The list of ways the desktop computer has changed modern life is long and varied, and it continues to grow. What was cutting edge in the 1980s, then a novelty in the 1990s, and then an emerging option in the early 2000s, is today’s default way of doing things.
Such is the case of buying and selling stocks
While the traditional stock broker continues to drive a German car, the landscape of personal investing has changed dramatically with the proliferation of online stock investing. Which, as the name implies, is the self-implemented buying and selling stocks on virtually any market on the planet with the touch of a few keys.
The investor goes solo
The process very much parallels that used by traditional brokerages for decades, only without the stockbroker.
An account must be opened with an online brokerage firm – also an online process – which will have sophisticated software fronted by an easy-to-use interface from which transactions will take place. The investor deposits money into the account – this is unlike a brokerage, which, after qualifying will give you three to five days to deposit enough money to cover your purchase – to use for the investments you make.
Unlike traditional brokerage accounts, however, the investor has immediate access to vital information, such as current prices, volume of bid and ask trades in the queue, and immediate visibility to company-specific data, including dividend and P&L performance.

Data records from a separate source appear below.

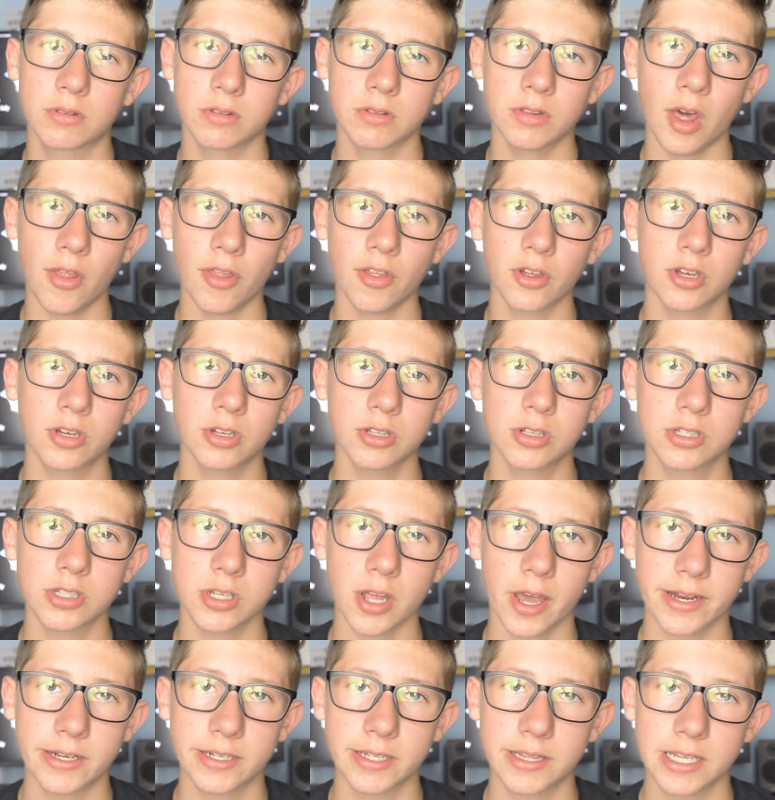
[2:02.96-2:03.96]
another good
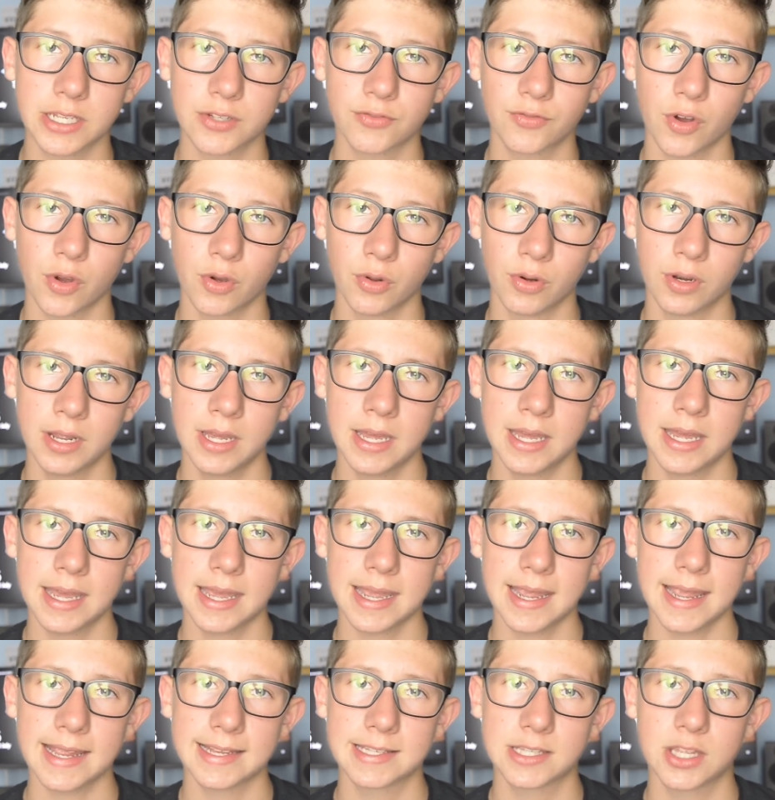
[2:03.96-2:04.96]
side to this phone
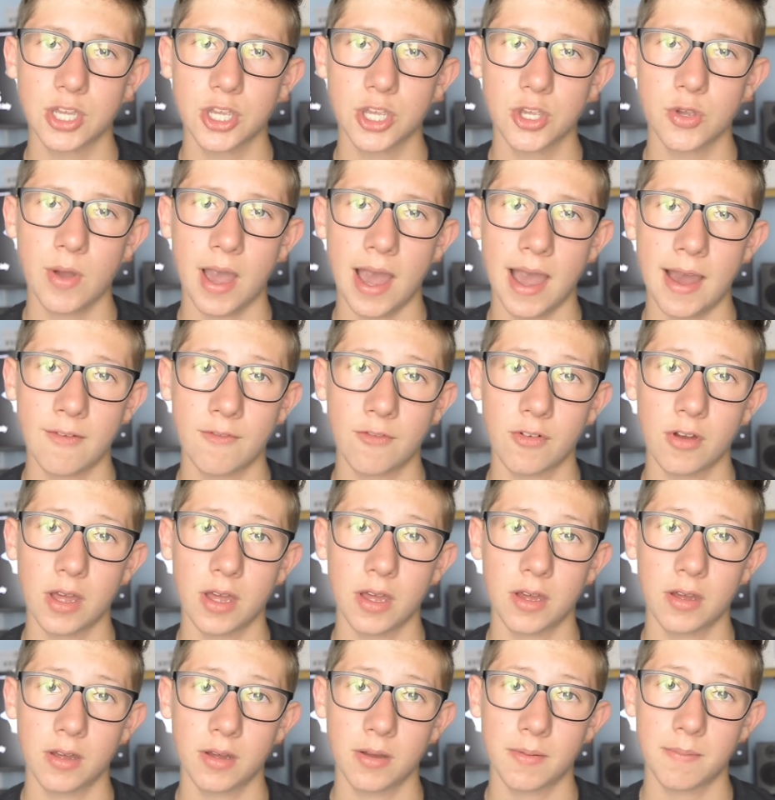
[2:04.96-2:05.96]
is that you have
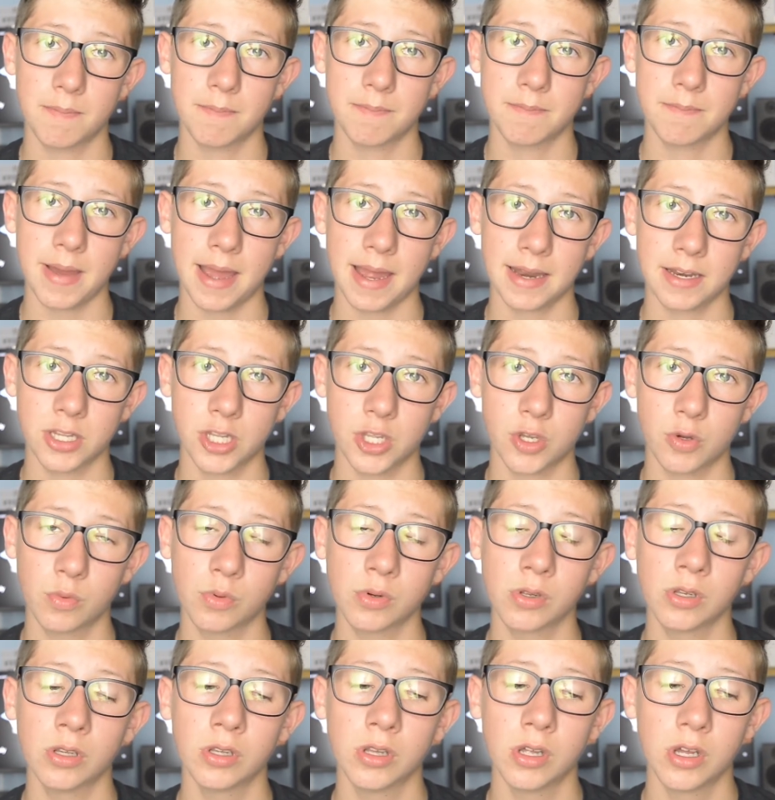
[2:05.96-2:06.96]
a
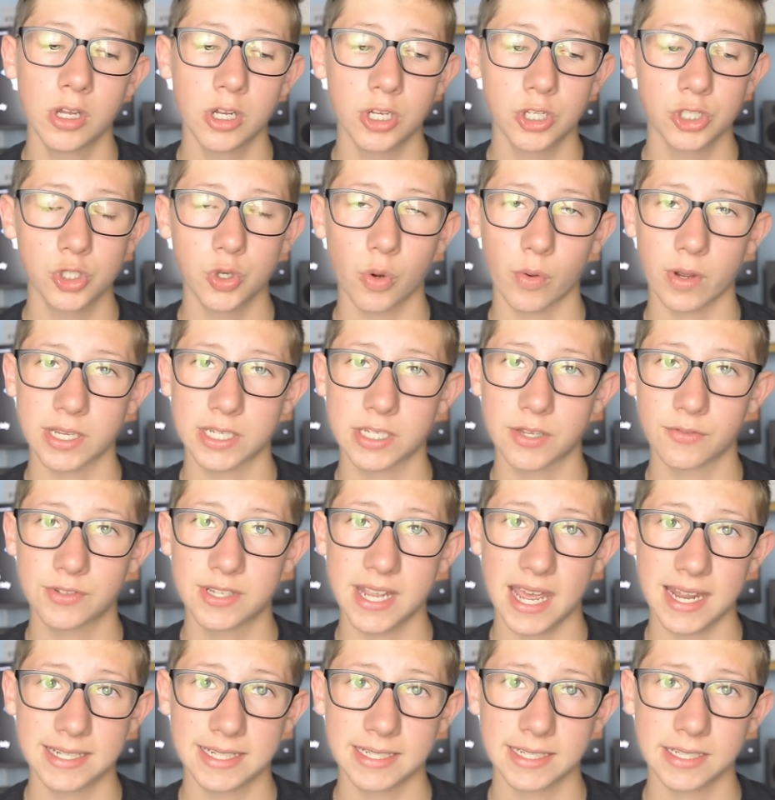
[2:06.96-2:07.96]
manual choice of
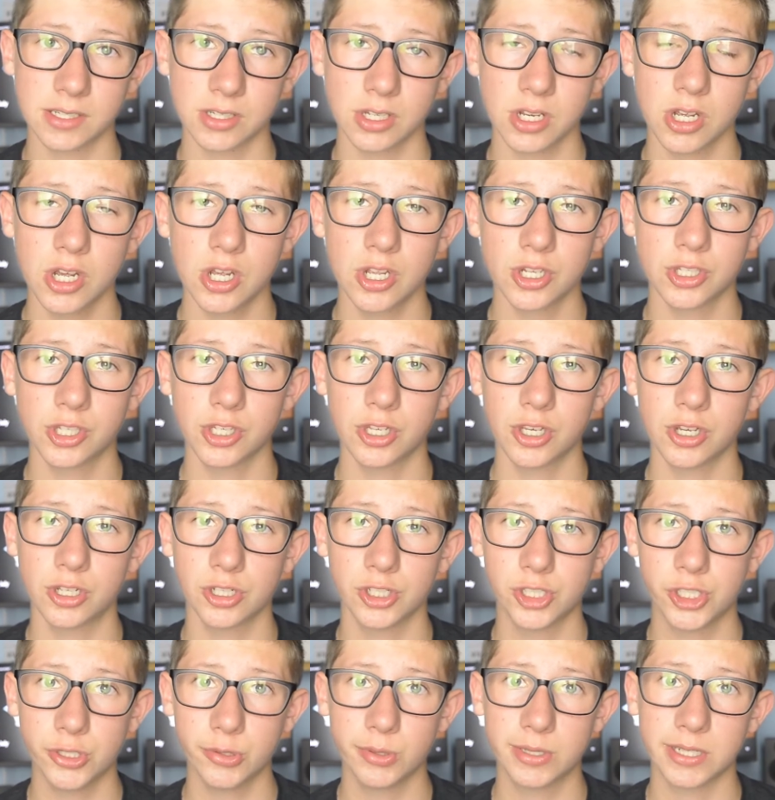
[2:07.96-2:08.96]
settings, so you can
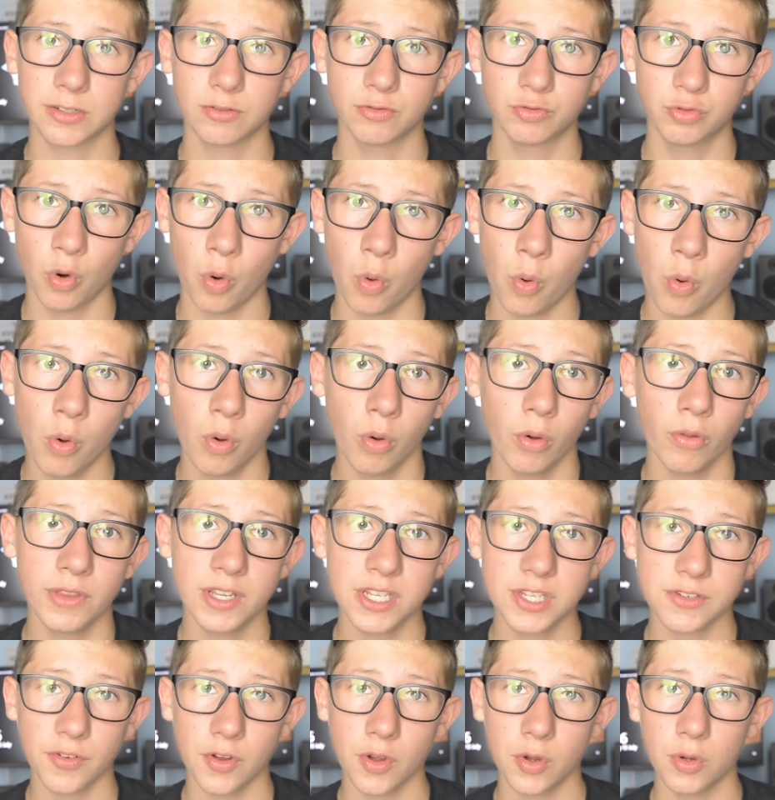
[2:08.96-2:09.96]
shoot in RAW on
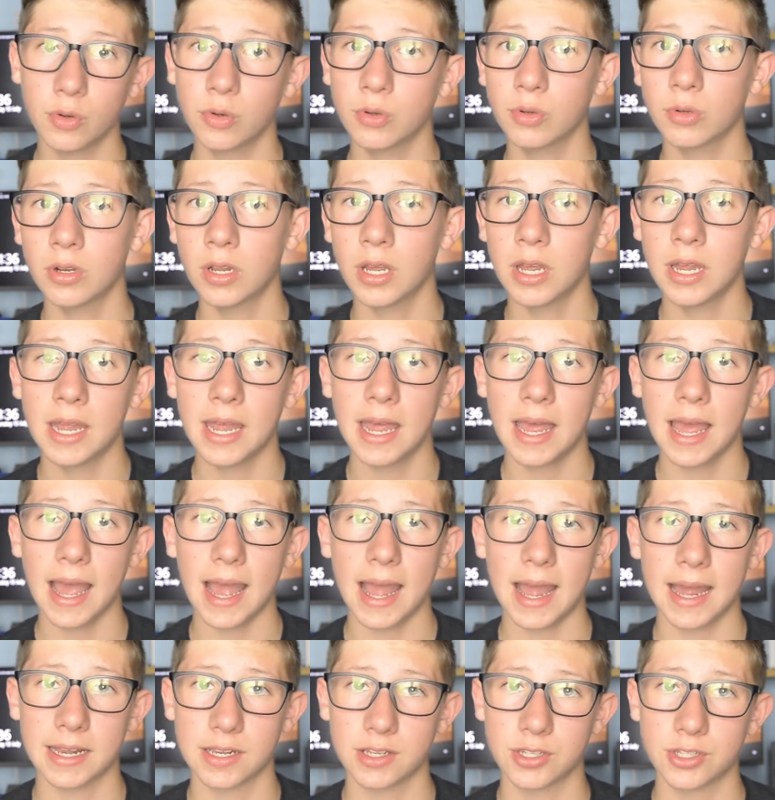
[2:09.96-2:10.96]
this phone,
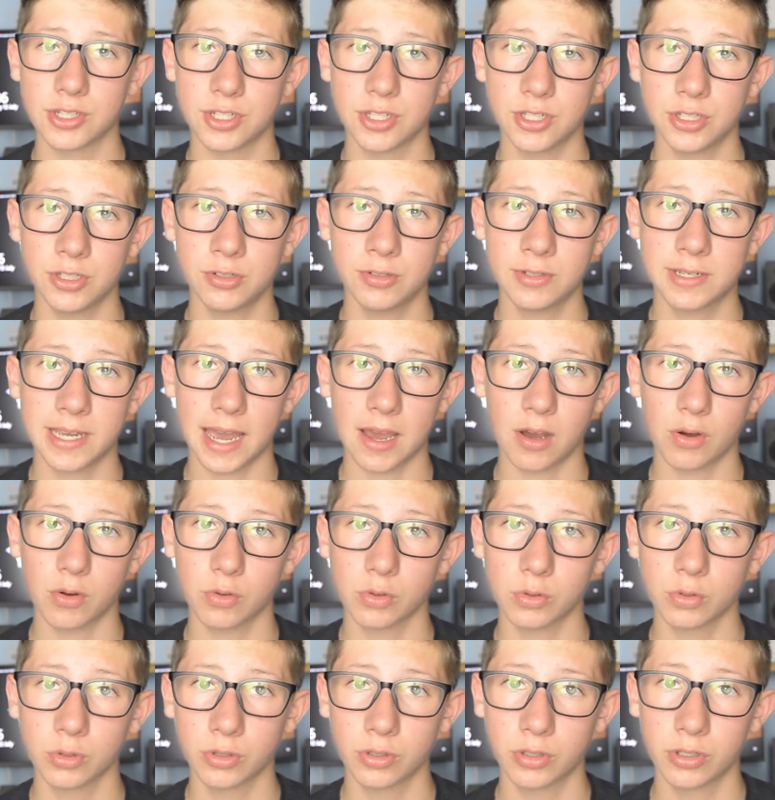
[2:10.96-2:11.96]
and you get
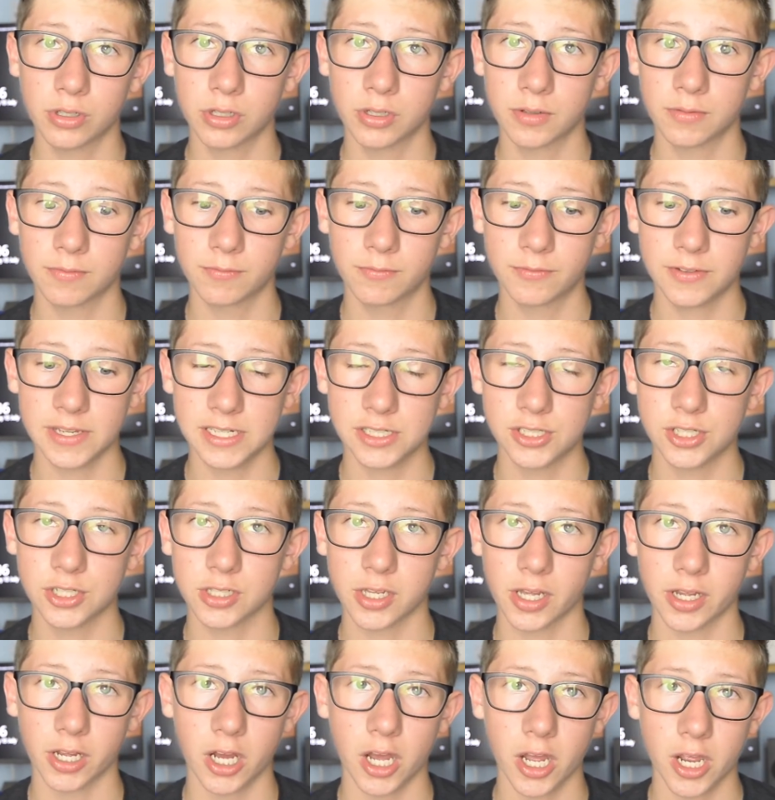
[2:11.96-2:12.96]
all the features
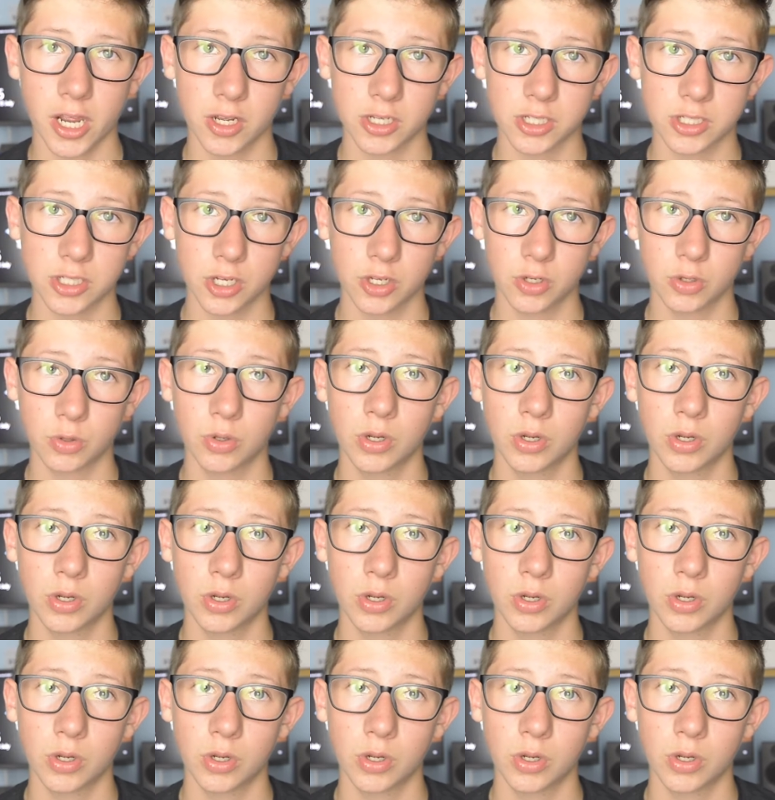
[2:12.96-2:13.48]
like ISO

Which means, now the individual investor can do their own research to an extent never before possible.
Any type of buy or sell trade can be entered manually by the investor
This includes market orders, limit orders, stop orders, short sales, margin trades, and options, or anything else in the realm of cash management (withdrawal and deposit), tax forms and communications.
The online firm manages the cash on hand, even paying a small amount of interest on cash balances. Trades settle automatically within the system, and stocks are always held in “street name” by the online broker.
Individual investor portfolios are instantly visible in many forms, including graphs that indicate performance over user-selected criteria. You’ll know right where you stand at any given moment, including the very second your trades execute, and you’ll have a record of the specific trades and cash moves that got you there.
At a Fraction of the Cost
Perhaps the biggest difference – and advantage – of online stock trading over traditional trading is the cost. Traditional brokers have historically charged a much higher commission, both for small trades and for large blocks. Sometimes these commissions amount to five or ten percent of a small trade, or many hundreds or even thousands of dollars for a large block.
Online brokers, on the other hand, charge a very nominal fixed fee per trade, usually in the vicinity of $5, no matter what the size of the trade itself. As a percentage of a large trade, the cost becomes practically non-existent.
Some online brokers even offer a block of free trades for opening a new account, sometimes enough to cover costs for months or even years.
For all these reasons, especially cost and convenience, frequent traders have moved into the online trading realm almost exclusively. But the benefits extend to small and infrequent traders as well, and without difference.
In any case, the wise investor accounts for all possible variables. With online investing, cost and convenience make the choice easy.